After further examining each set of data, the team concluded that as the disease worsened, CD3-T lymphocytes (tested for 7, 8, 11, 14-18, 22-25, 28, 29 days after onset) showed a gradual downward trend (p-lt;0.05), and cd4 plus CD8-T cells showed a similar trend. However, there is no such phenomenon in NK cells (CD16 plus, CD56 plus) or B cells (CD19 plus).
Next, the study compared the clinical parameters of the co-disease group and found that although the median age of the co-disease group was higher (p-0.02), the risk of further development of the disease in the co-disease group did increase significantly (p-0.01). In fact, the single variable logic regression analysis showed that age (p?lt; 0.0001), lymphocyte count (p?lt; 0.0001), comorbidity (p s 0.01) and sex (p s 0.014) were all major factors associated with the severity of the new crown. Multivariate analysis shows that age (p s 0.002) and lymphocyte reduction (p s 0.002) are two main independent factors, and the combination is not statistically significant.
During hospitalization and treatment, the team tested the levels of 11 cytokines (IFN-alpha, IFN-thium, IL-1 beta, IL-2, IL-4, IL-5, IL-6, IL-8, IL-10, IL-12, and IL-17) in the patient’s serum. Among them, the changes of IL-6 (p-lt;10?6) and IL-8 (p-1 x 10-5) were the most significant. It is worth noting that these two cytokines are negatively correlated with lymphocytes counts.

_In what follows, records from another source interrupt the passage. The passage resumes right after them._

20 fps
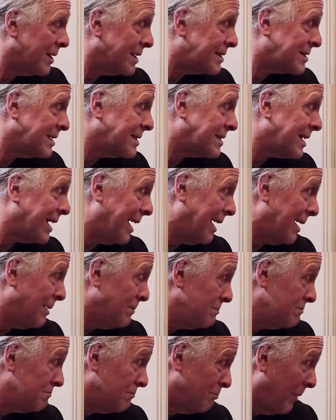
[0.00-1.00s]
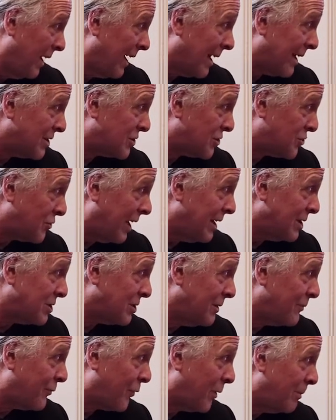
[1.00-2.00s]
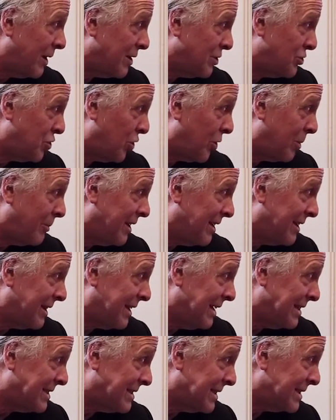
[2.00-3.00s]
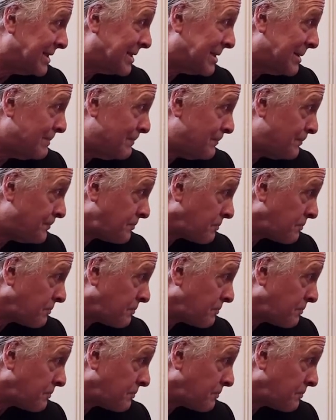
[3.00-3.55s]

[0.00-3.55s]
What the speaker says: This is a illustration from a German thesis,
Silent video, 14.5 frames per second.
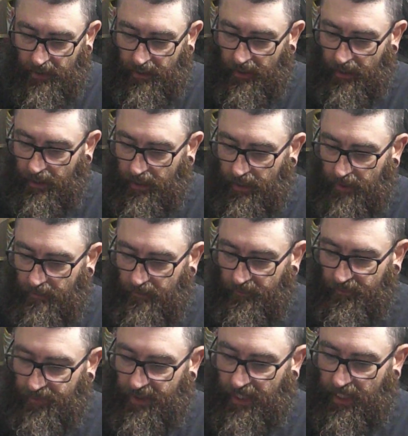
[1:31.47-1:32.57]
Then
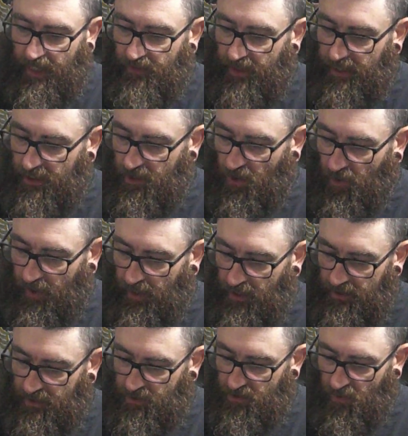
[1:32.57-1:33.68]
I have little dials
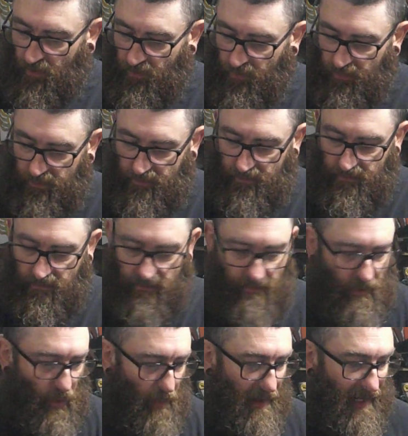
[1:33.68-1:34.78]
and stuff.
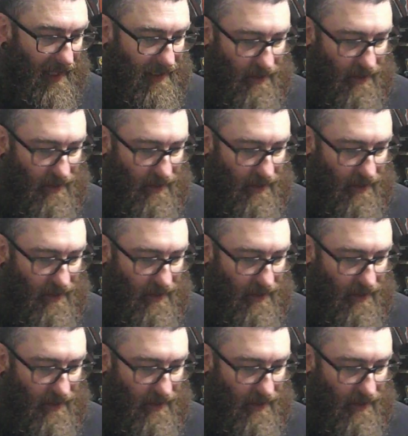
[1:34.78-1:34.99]
Good plan, it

In addition, the team combined longitudinal data from each group of cytokines to map their patterns of fluctuations with the time after onset. They collected data on the highest IL-6 for the 6th to 10th days after each patient became ill, and compared critically ill patients with non-critical patients. The level of IL-6 in the critically ill group increased significantly (p-0.001). There were similar significant differences in patient sylweding IL-8 levels from the 16th to 20th day after onset of the disease (p-0.006).
The study suggests that there is a strong link between inflammatory cytokines and the pathogenesis of SARS-CoV-2 infection.

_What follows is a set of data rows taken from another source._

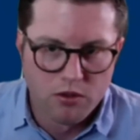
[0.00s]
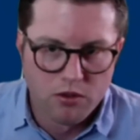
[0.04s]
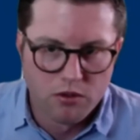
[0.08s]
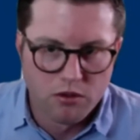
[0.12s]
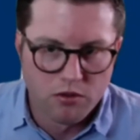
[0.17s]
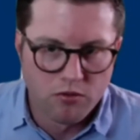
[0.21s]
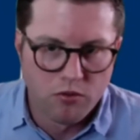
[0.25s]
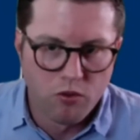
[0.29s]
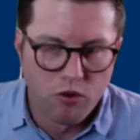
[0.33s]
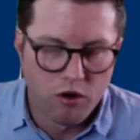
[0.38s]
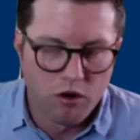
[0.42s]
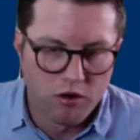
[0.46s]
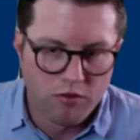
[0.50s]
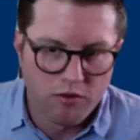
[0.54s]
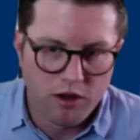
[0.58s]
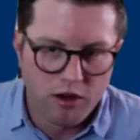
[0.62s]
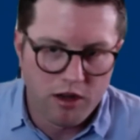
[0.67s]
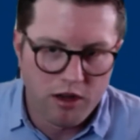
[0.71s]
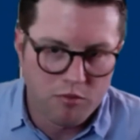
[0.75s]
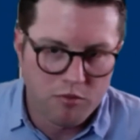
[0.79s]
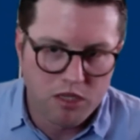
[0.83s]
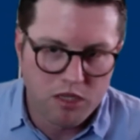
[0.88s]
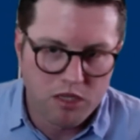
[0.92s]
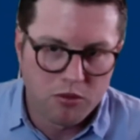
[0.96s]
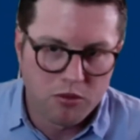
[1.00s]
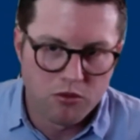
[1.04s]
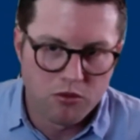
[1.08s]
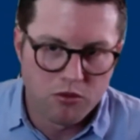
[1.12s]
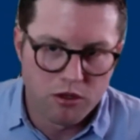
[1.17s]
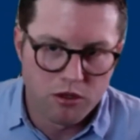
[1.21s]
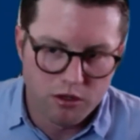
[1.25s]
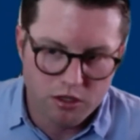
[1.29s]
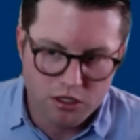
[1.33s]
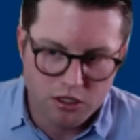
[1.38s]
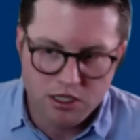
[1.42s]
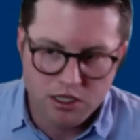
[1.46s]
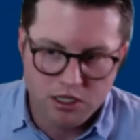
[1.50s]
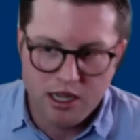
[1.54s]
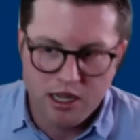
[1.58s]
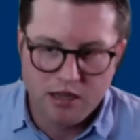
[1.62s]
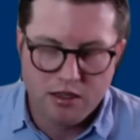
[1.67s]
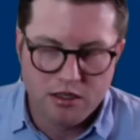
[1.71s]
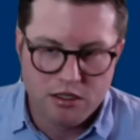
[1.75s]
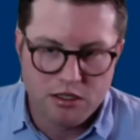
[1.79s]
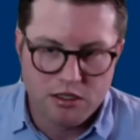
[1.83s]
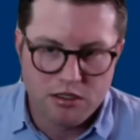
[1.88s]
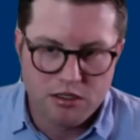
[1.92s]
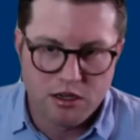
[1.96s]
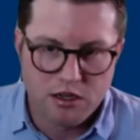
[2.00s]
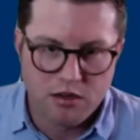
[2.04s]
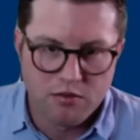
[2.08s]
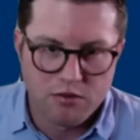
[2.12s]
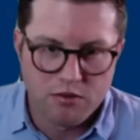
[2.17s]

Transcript: the 4 or 5 people who understand this stuff.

The study further confirmed that CD3-T cells were the main inhibitory cell type in infected patients, while CD19-B cells and CD16-CD56-NK cells were less inhibited. In fact, a decrease in lymphocytes, especially cd4/CD8 cells, is also a major manifestation of SARS-CoV-2 infection.
In addition, longitudinal monitoring of major cytokines showed that IL-6 and IL-8 were negatively correlated with lymphocyte counts, and that IL-6 dynamics were highly correlated with disease severity.
Of course, the current relationship between viral activity, cytokine release and lymphocytes reduction is unclear. The team hypothesized that immune pathology responses to SARS-CoV-2, including “cytokine storms” and CD3-T lymphocytes reduction, may at least partly constitute the underlying mechanisms for disease progression and death.